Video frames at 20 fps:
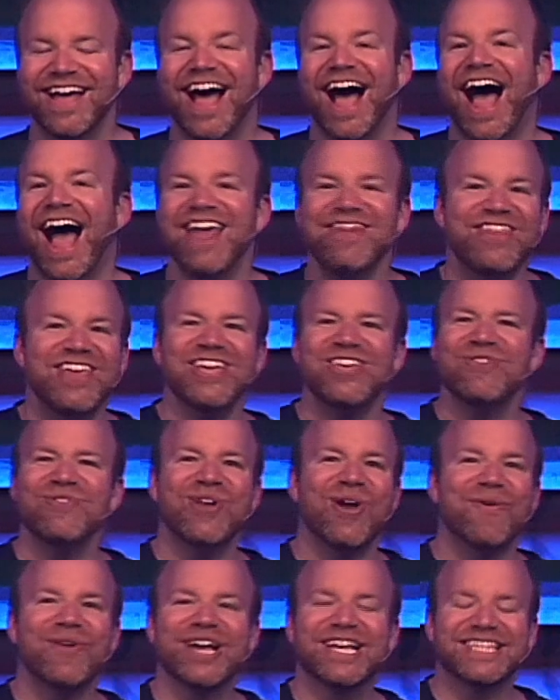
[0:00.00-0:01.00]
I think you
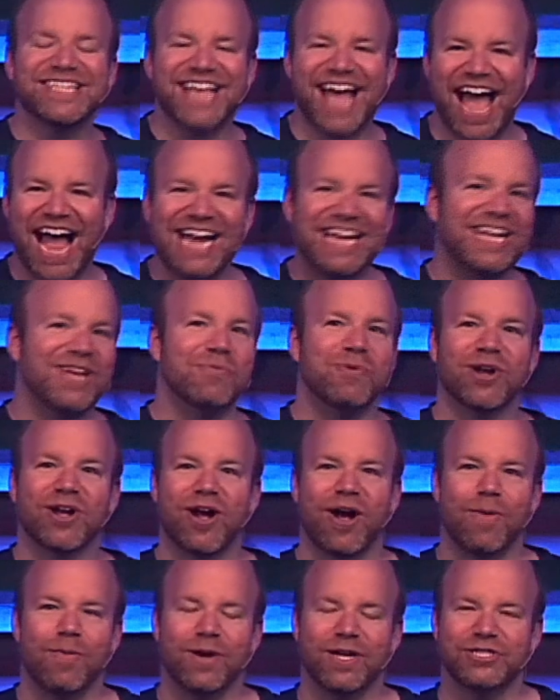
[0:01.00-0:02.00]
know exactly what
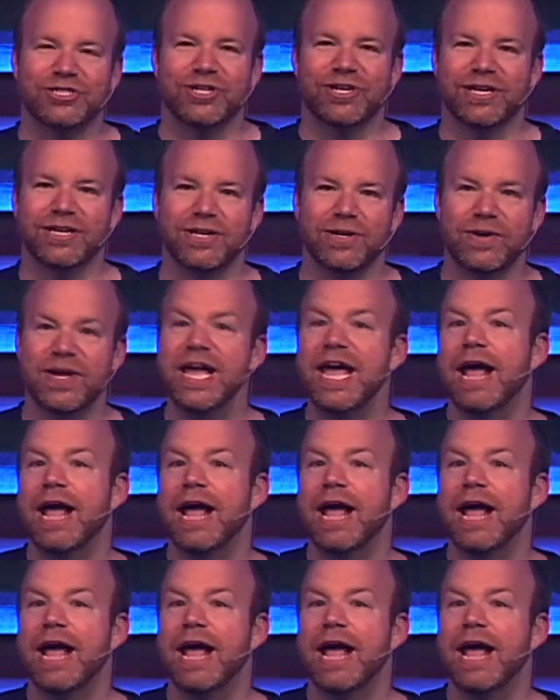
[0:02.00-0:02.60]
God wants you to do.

Problem statement: Retype the records verbatim, excluding each image they hold.

Worked solution:
Video frames at 20 fps:
[0:00.00-0:01.00]
I think you
[0:01.00-0:02.00]
know exactly what
[0:02.00-0:02.60]
God wants you to do.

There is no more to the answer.